- Born: January 17, 1961 (age 65) Forest Hills, NY
- Education: Brandeis University; Harvard Medical School
- Title: Professor of Pediatrics; Director, Division of Allergy and Immunology at Cincinnati Children's Hospital Medical Center; Director, Cincinnati Center for Eosinophilic Disorders

= Marc E. Rothenberg =

American physician-scientist

Marc E. Rothenberg (born 1961) is an American physician-scientist who has made significant contributions to the fields of allergy, gastroenterology, and immunology. He is currently a Professor of Pediatrics, at Cincinnati Children's Hospital Medical Center, and the University of Cincinnati College of Medicine, the Director of the Division of Allergy and Immunology, the Director of the Cincinnati Center for Eosinophilic Disorders, and the principal investigator of the Consortium of Eosinophilic Disease Researchers (CEGIR) as part of the Rare Disease Clinical Research Network of the National Institute of Health. Rothenberg's research is focused on eosinophilic gastrointestinal diseases.

== Early life and education ==
Rothenberg was born in New York City in 1961. He received his Bachelor of Arts degree in Biochemistry and Chemistry from Brandeis University in 1983. His undergraduate years were influences by the renowned biochemist Professor William P. Jencks, who was Rothenberg’s early research mentor. He went on to earn his medical degree and PhD in Immunology from Harvard Medical School in 1990, conducting research under the mentorship of professor K. Frank Austen. He completed his residency in pediatrics at Boston Children's Hospital and his fellowship in Allergy and Immunology and Hematology at Boston Children’s Hospital and the Dana Farber Cancer Institute.

== Career ==
Rothenberg began his career as a faculty member at the University of Cincinnati College of Medicine and Cincinnati Children's Hospital Medical Center in 1996, where he has since remained. Rothenberg established the Cincinnati Center for Eosinophilic Disorders, a center focused on eosinophilic diseases.

In 2016, Rothenberg was the first recipient of the Denise and Dave Bunning Chair for Allergy and Immunology.

Rothenberg is also the current Director of the NIH-sponsored Consortium of Eosinophilic Gastrointestinal Disease Researchers, part of the Rare Diseases Clinical Research Network. In 2021, he was elected Co-Chair of the RDCRN.

== Research ==
The Rothenberg CURED Laboratory at Cincinnati Children's Hospital Medical Center conducts research focused on the molecular analysis of allergic inflammation, particularly the pathogenesis of eosinophilic gastrointestinal disorders.
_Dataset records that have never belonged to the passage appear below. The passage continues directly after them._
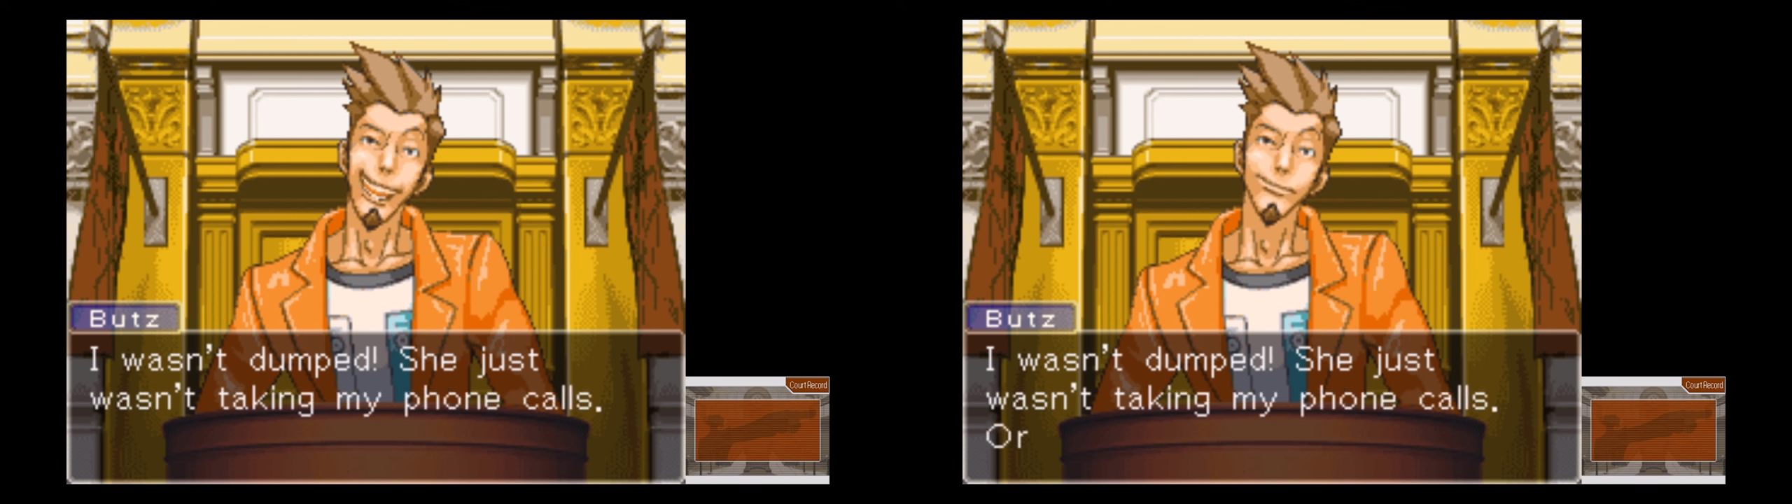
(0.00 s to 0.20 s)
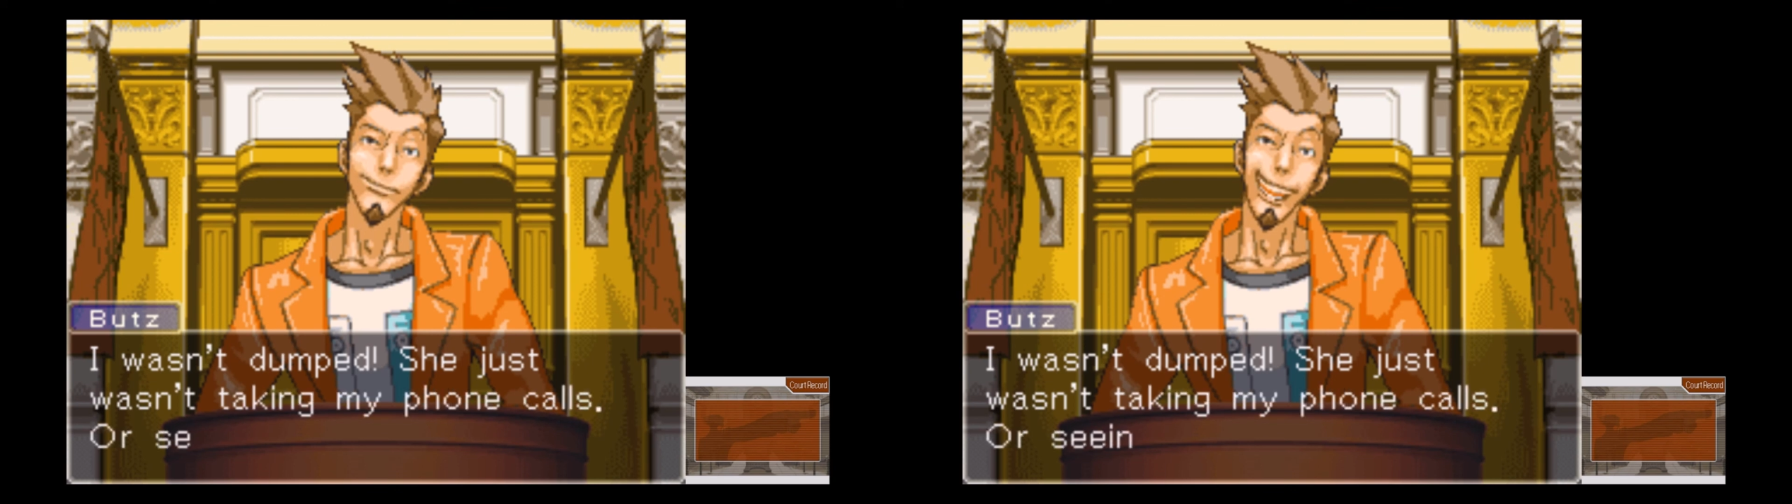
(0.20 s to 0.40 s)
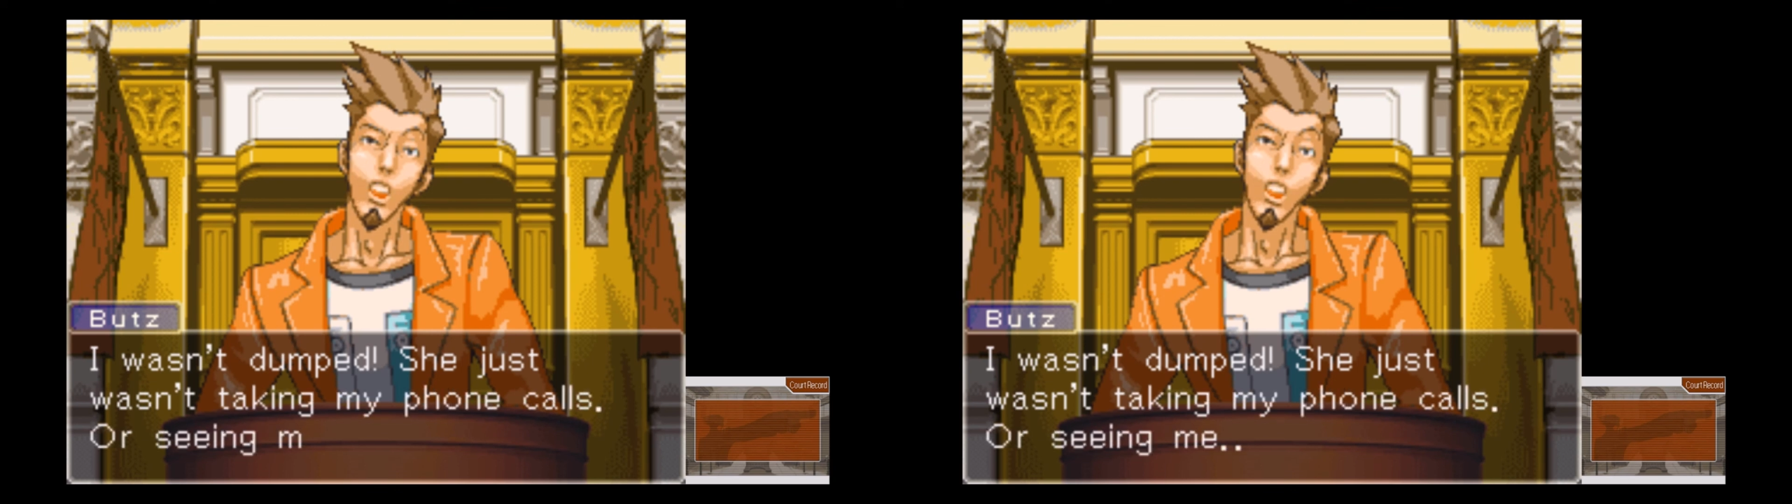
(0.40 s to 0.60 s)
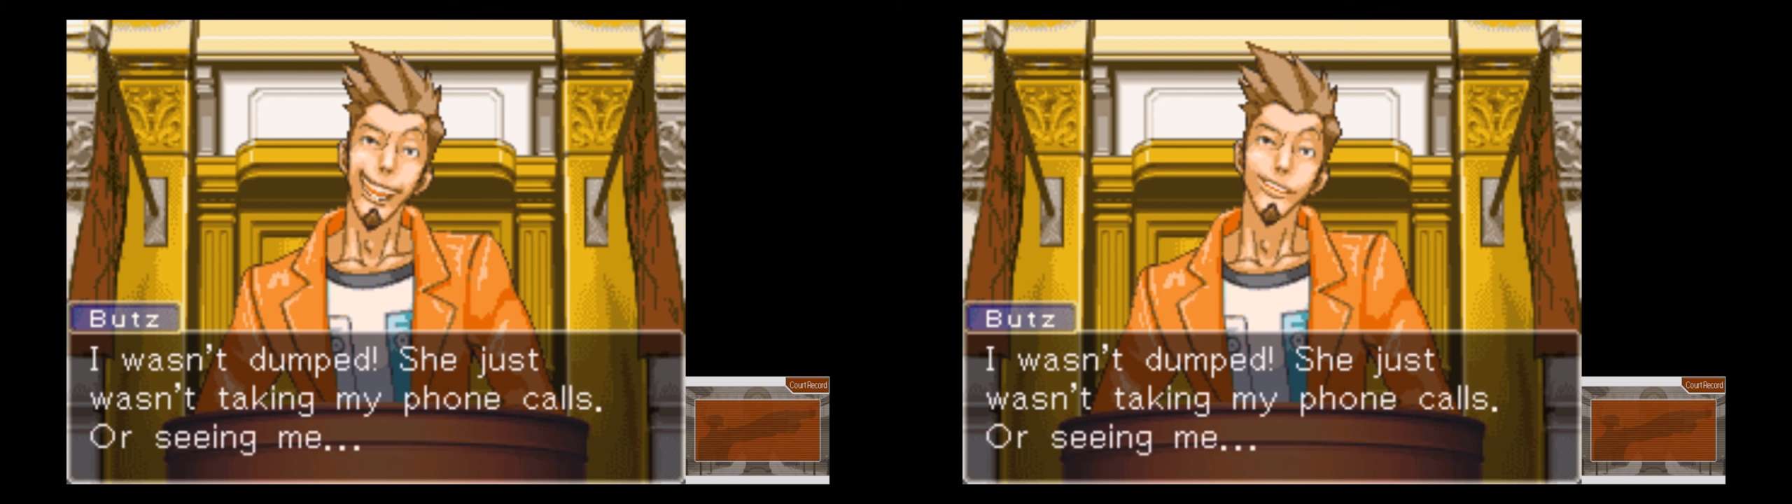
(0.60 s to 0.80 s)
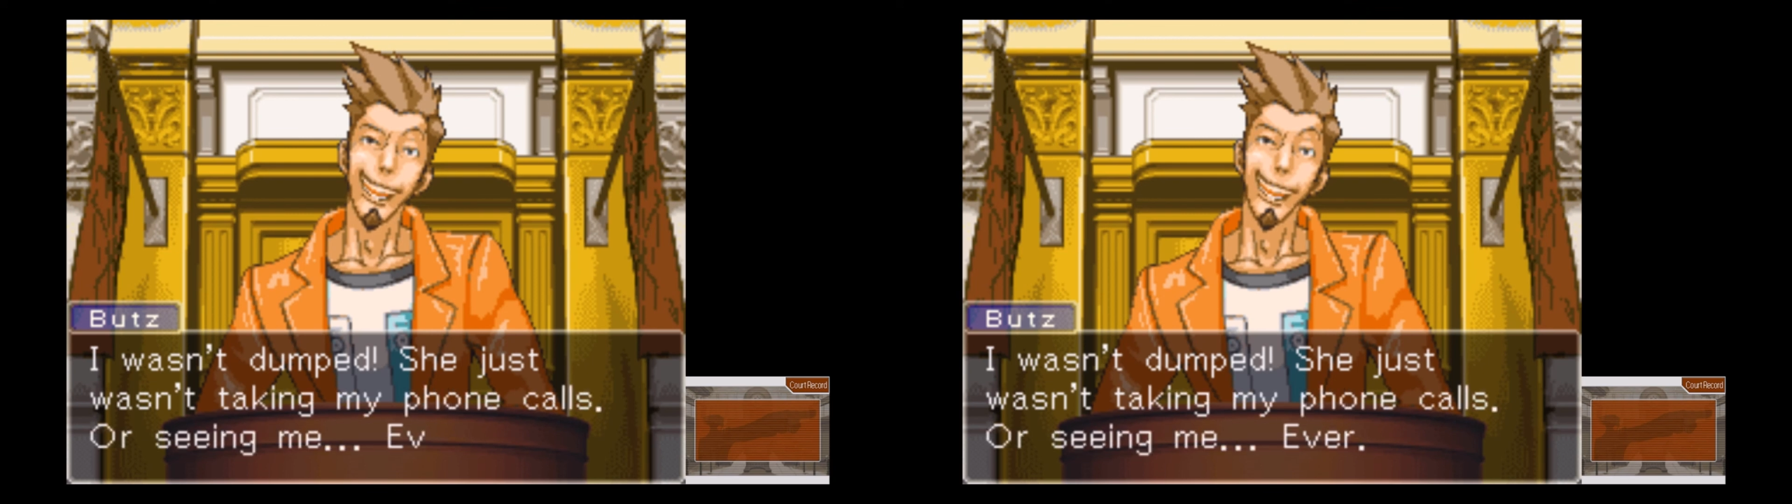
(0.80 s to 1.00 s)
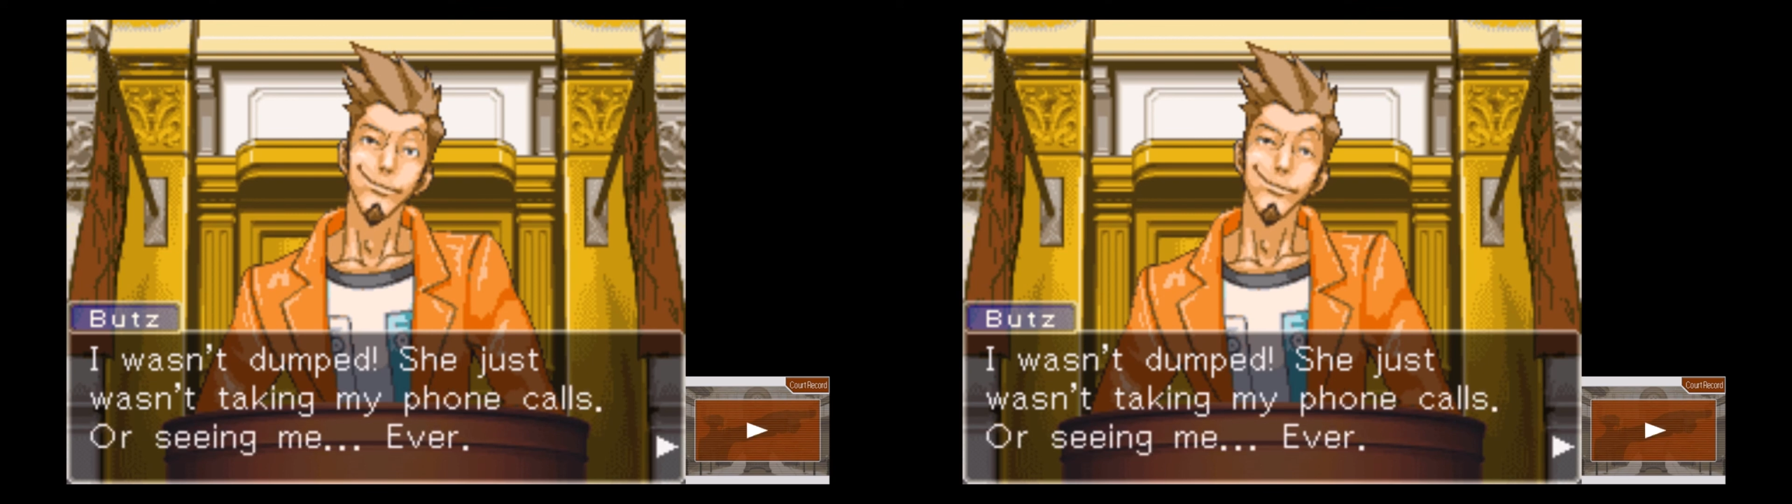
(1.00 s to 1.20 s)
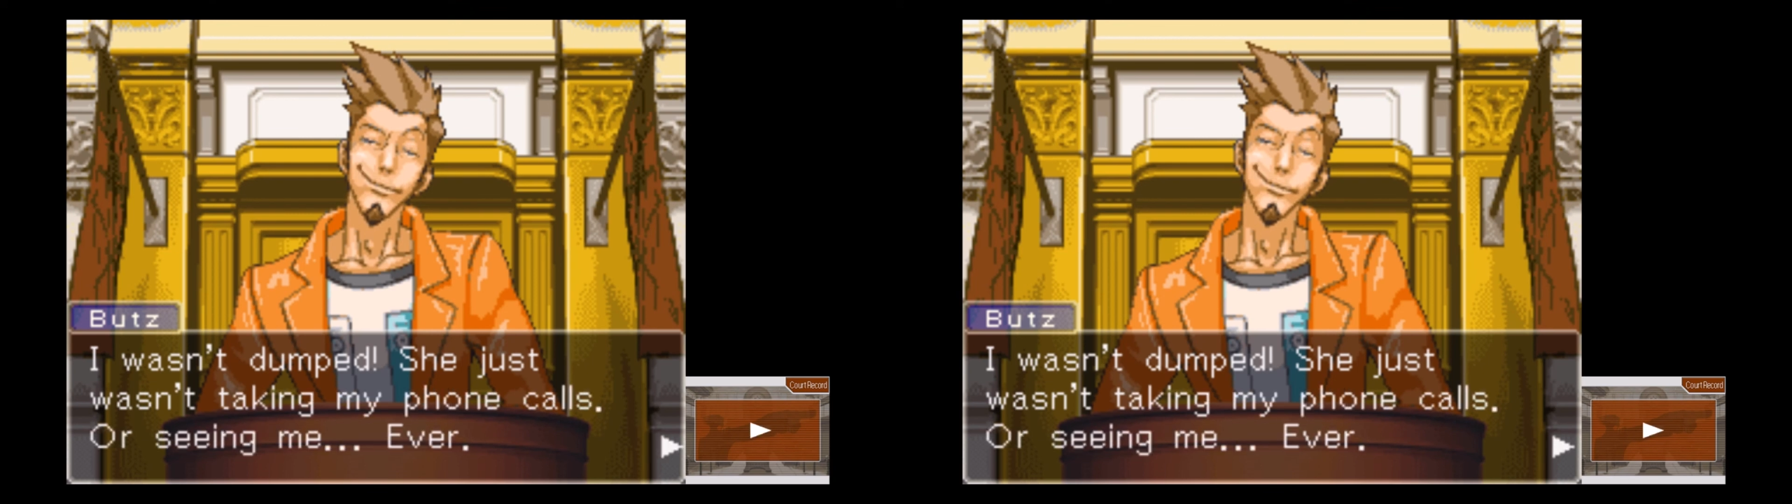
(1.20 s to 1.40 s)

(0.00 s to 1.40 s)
wasn't taking my phone calls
His research is credited with elucidating the mechanism of eosinophilia, including the identification of key checkpoints that are central targets for therapeutic intervention. These targets have been translated into developed clinical products. Rothenberg's research has included key proof-of-principle studies that provided the bases for a new class of drugs, anti-eosinophil therapeutics, as well as the first FDA approved drug for eosinophilic esophagitis.

== Awards and honors ==
Rothenberg has been recognized for his contributions to science and medicine with numerous honors and awards, including the American Academy of Allergy, Asthma, and Immunology (AAAAI) Distinguished Scientist Award, the National Institutes of Health (NIH) Merit Award, the E. Mead Johnson Award from the Society of Pediatric Research, and the Paul Ehrlich Award from the International Eosinophil Society. Rothenberg was also recognized as a Highly Cited Researcher in 2018 (Clarivate Analytics). He is an elected member of the American Society for Clinical Investigation, the Association of American Physicians and the National Academy of Medicine. In 2023, Rothenberg was awarded the Daniel Drake Medal for his impact on the field of Allergy and Immunology.

== Publications ==
Rothenberg has authored and co-authored over 500 peer-reviewed articles.